(EXERCISE DESCRIPTION):
In the records, each line holding "What" must be reported.

Collected data entries:
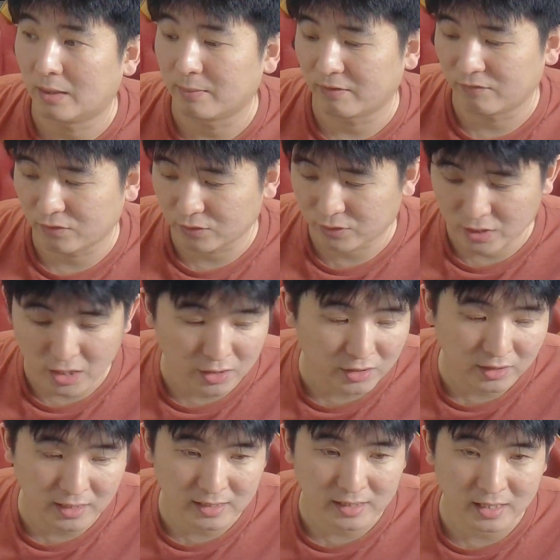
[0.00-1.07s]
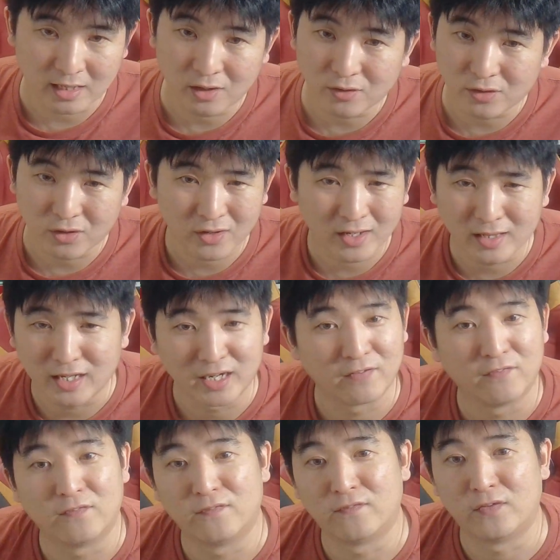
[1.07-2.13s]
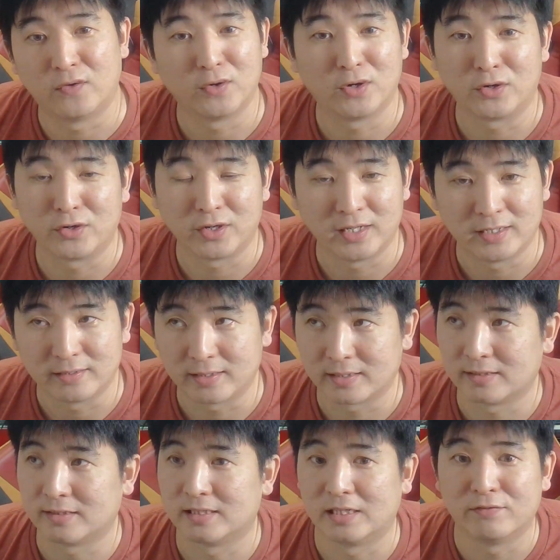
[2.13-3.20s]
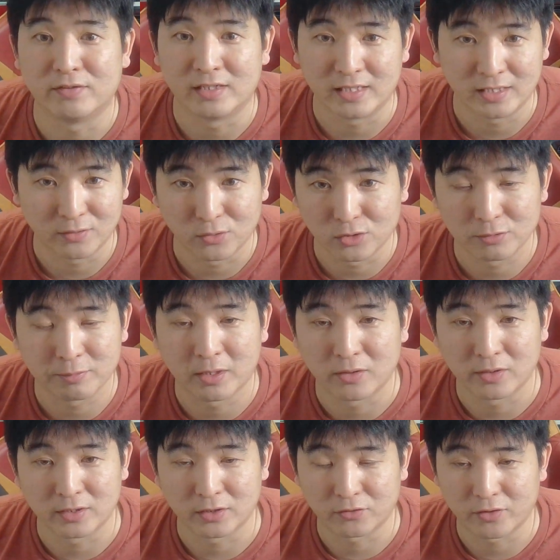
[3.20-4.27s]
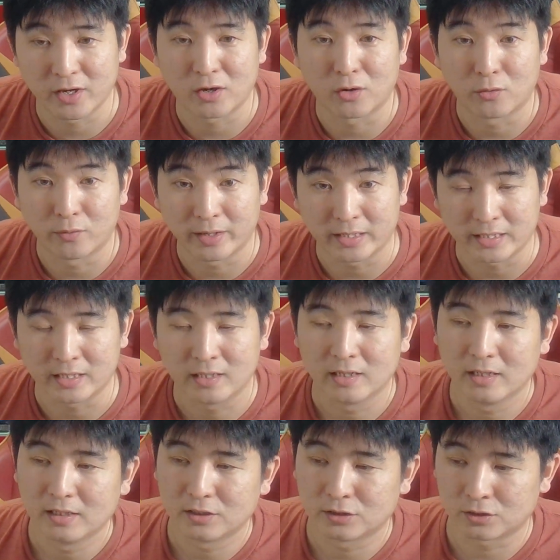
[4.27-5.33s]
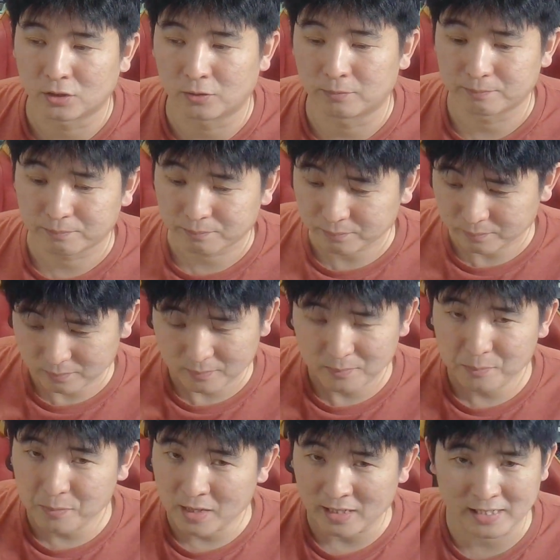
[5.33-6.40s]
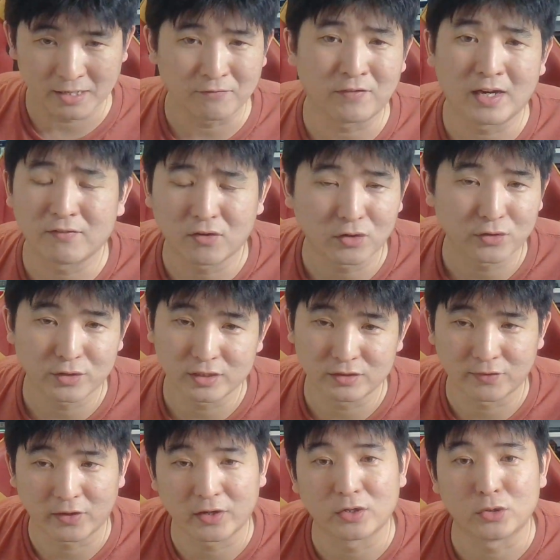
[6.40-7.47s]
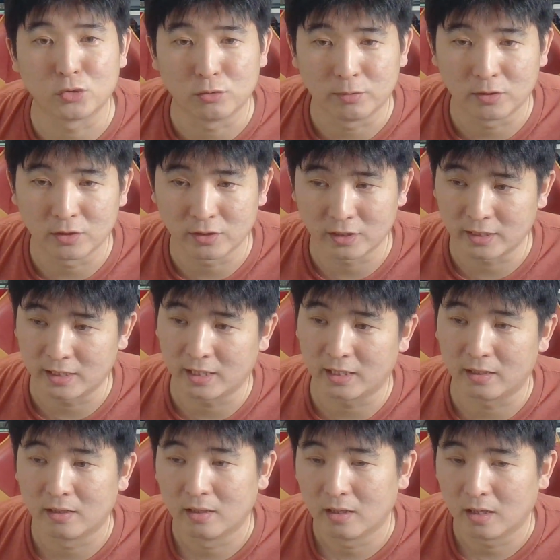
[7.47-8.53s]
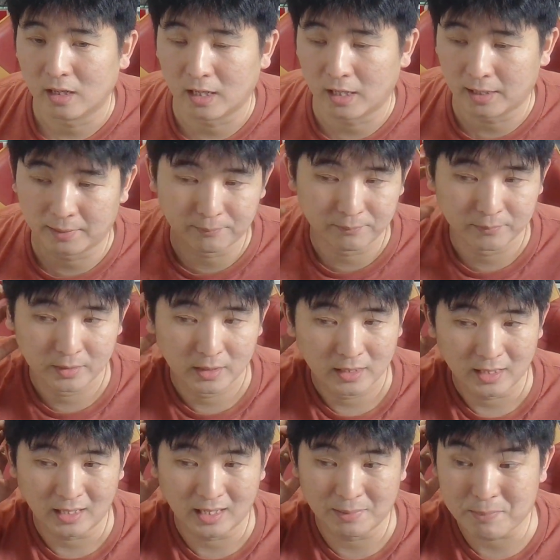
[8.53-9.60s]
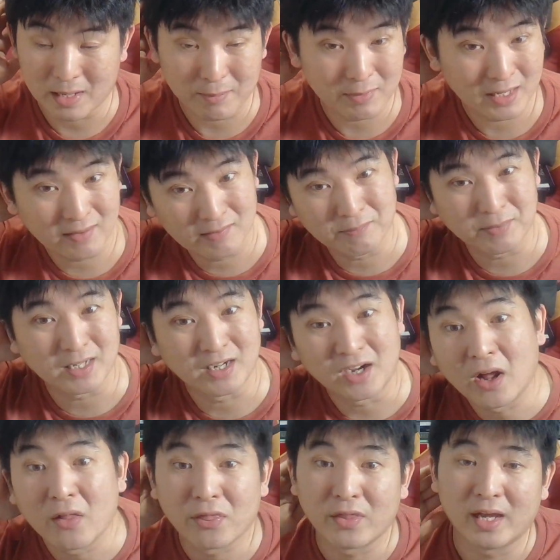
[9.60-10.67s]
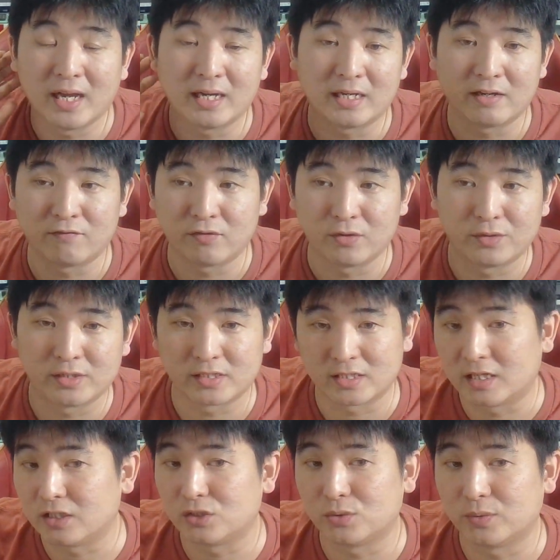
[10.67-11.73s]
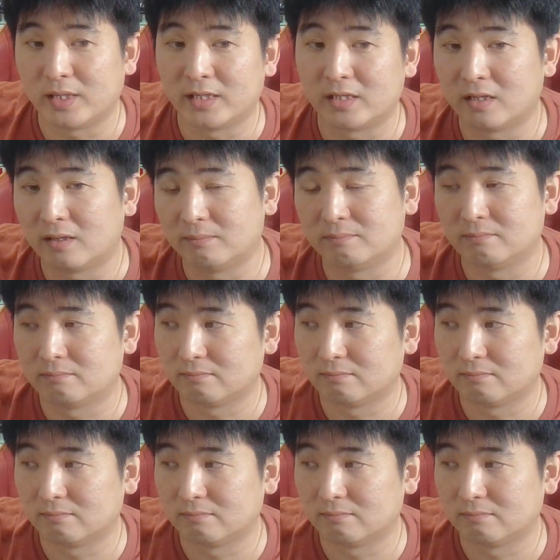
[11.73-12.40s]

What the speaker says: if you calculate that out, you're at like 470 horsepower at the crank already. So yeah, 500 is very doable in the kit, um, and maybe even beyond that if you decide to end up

---

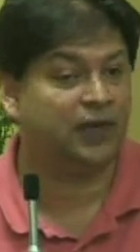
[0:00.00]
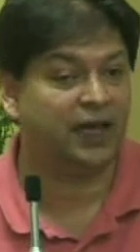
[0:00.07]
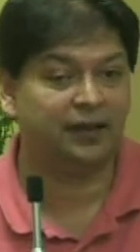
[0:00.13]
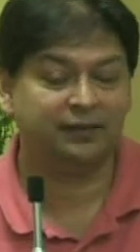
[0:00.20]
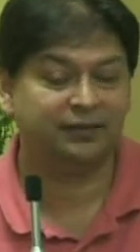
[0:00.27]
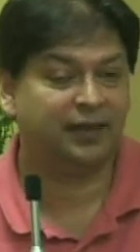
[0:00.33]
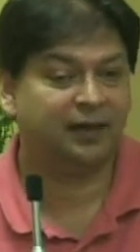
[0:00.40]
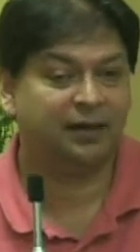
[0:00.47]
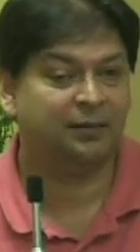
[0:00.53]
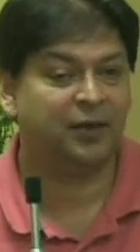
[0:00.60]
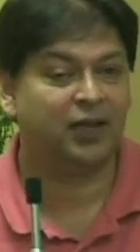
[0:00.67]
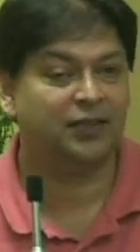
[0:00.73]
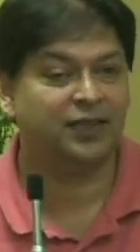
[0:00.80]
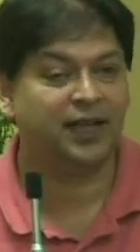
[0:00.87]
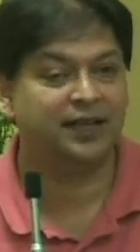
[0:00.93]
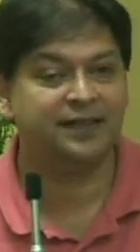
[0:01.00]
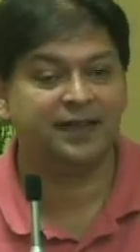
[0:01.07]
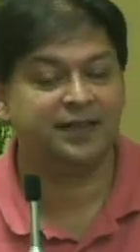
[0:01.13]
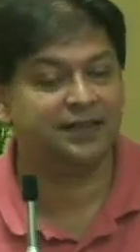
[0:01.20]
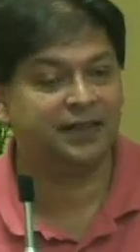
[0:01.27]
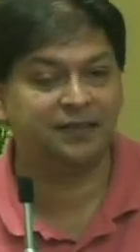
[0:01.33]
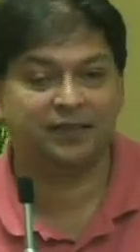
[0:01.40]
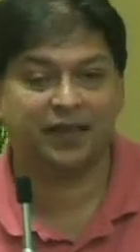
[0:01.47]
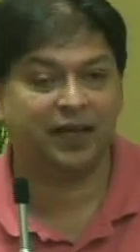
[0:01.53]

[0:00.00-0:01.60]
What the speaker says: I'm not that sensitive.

(SOLUTION TO THIS EXERCISE):
What the speaker says: if you calculate that out, you're at like 470 horsepower at the crank already. So yeah, 500 is very doable in the kit, um, and maybe even beyond that if you decide to end up
What the speaker says: I'm not that sensitive.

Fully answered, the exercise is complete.